おりゃおりゃおりゃおりゃおりゃおりゃって生きてたらはちゃめちゃに光ってる夏の海
青松輝『4』
青松輝の第一歌集『4』(2023年)に収められた一首です。
“あなたはどのように生きていますか? あなたの生き方をオノマトペで30文字以内で表現してください。”
もしこのような質問をされたら、一体何と答えるでしょうか。
掲出歌は、まさにどのように生きているかをオノマトペを巧みに使って表現している歌だと思います。
「おりゃおりゃおりゃおりゃおりゃおりゃって生きてたら」は、具体的なことは何も述べられていません。「おりゃ」を6回繰り返しており、いろんな面から生き方を表現するというよりも、同じ言葉を繰り返す一点集中的な生き方の表現になっていると思います。
ただ具体性がないからといって、どのように生きているかがわからないかというとそうでもなく、不思議と主体の生き方の感じというのは伝わってきます。
それは、決して器用ではないけれど、目の前で起こる人生のイベントに懸命に向かってひとつずつこなしていく、そんな主体の姿が浮かんでくるのです。「おりゃおりゃおりゃおりゃおりゃおりゃ」には、まるで敵を倒す勇者のように、課題をつぶしていくひとりの人間の様子が表れているのではないでしょうか。
さて、そのように生きていたら、眼前に広がる夏の海が光っているのに気づきました。しかも「はちゃめちゃ」に光っているのです。

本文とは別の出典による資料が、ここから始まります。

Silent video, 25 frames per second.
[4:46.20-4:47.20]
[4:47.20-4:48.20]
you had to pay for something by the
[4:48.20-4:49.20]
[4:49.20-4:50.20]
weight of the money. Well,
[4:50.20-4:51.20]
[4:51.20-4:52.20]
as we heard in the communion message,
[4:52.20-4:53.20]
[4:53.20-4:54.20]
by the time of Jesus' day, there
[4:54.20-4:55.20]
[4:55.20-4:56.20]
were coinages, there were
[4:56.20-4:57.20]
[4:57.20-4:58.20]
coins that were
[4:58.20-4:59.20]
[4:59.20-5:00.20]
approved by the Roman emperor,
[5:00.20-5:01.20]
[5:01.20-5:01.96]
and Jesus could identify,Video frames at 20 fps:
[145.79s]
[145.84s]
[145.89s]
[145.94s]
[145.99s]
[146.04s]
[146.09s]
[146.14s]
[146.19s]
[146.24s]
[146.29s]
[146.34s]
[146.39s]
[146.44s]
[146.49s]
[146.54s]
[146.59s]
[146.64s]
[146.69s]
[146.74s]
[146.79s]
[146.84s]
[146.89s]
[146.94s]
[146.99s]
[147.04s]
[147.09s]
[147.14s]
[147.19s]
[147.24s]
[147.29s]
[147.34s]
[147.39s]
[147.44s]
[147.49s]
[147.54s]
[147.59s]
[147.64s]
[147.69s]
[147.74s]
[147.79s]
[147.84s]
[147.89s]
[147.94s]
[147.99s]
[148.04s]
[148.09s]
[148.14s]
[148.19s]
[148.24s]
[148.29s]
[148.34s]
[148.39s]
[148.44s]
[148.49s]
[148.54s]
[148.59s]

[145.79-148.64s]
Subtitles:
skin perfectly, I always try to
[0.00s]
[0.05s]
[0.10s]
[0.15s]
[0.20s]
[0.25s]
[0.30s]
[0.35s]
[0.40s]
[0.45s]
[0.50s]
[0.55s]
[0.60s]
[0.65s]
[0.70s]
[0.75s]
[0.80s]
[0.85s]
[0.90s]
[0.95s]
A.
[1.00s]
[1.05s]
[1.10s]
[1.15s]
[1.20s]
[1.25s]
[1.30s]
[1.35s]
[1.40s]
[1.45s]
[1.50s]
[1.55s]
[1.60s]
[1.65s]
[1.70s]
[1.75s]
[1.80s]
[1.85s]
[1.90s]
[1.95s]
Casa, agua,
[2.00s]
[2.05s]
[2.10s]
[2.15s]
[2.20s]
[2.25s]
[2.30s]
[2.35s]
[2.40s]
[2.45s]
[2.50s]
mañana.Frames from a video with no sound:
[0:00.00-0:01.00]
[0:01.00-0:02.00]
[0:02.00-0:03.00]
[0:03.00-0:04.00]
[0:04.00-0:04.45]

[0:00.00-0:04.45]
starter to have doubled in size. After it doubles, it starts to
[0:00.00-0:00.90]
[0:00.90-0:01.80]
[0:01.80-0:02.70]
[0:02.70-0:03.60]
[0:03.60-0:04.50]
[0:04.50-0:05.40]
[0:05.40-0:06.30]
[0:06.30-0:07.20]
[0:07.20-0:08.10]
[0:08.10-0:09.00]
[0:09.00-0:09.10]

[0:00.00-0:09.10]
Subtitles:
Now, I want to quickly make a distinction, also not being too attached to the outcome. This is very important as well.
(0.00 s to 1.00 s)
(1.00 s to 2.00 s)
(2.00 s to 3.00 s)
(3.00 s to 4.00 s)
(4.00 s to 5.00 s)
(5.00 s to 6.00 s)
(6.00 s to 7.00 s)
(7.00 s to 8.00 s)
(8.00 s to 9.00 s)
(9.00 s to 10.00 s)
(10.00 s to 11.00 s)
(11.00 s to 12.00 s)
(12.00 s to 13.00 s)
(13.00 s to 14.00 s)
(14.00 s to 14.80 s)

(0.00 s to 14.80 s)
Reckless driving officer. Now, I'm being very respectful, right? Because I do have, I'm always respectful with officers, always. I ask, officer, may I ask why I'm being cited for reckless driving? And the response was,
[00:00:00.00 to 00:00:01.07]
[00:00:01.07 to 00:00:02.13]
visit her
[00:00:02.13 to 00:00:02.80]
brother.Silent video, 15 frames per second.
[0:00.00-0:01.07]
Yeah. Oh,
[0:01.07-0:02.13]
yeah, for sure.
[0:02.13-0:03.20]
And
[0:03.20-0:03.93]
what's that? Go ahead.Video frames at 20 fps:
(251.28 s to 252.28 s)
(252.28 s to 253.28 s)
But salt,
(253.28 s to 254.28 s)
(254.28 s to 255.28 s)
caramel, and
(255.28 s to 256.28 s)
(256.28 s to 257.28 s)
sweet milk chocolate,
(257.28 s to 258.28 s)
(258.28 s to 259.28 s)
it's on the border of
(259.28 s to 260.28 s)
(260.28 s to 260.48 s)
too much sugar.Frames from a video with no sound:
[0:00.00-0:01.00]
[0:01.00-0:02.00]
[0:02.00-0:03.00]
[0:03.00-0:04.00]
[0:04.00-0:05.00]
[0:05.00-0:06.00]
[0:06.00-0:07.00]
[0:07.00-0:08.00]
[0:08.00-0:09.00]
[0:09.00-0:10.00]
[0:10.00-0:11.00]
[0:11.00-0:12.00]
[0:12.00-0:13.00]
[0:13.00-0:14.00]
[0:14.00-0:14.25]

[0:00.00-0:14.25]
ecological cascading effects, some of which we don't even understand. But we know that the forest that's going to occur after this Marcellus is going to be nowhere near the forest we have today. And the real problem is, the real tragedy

それはとても輝かしい光景なのでしょう。
「おりゃおりゃ」と「はちゃめちゃ」の似たような見た目と似たような音の響きも相乗効果を生んでいると思います。
この歌からは、マイナスの要素はほとんど感じられず、主体の心のベクトルは前方を向いていて、そのプラスイメージがオノマトペから、よく伝わってくる一首ではないでしょうか。
一度聞いたら忘れられない一首で、印象に残る歌だと感じます。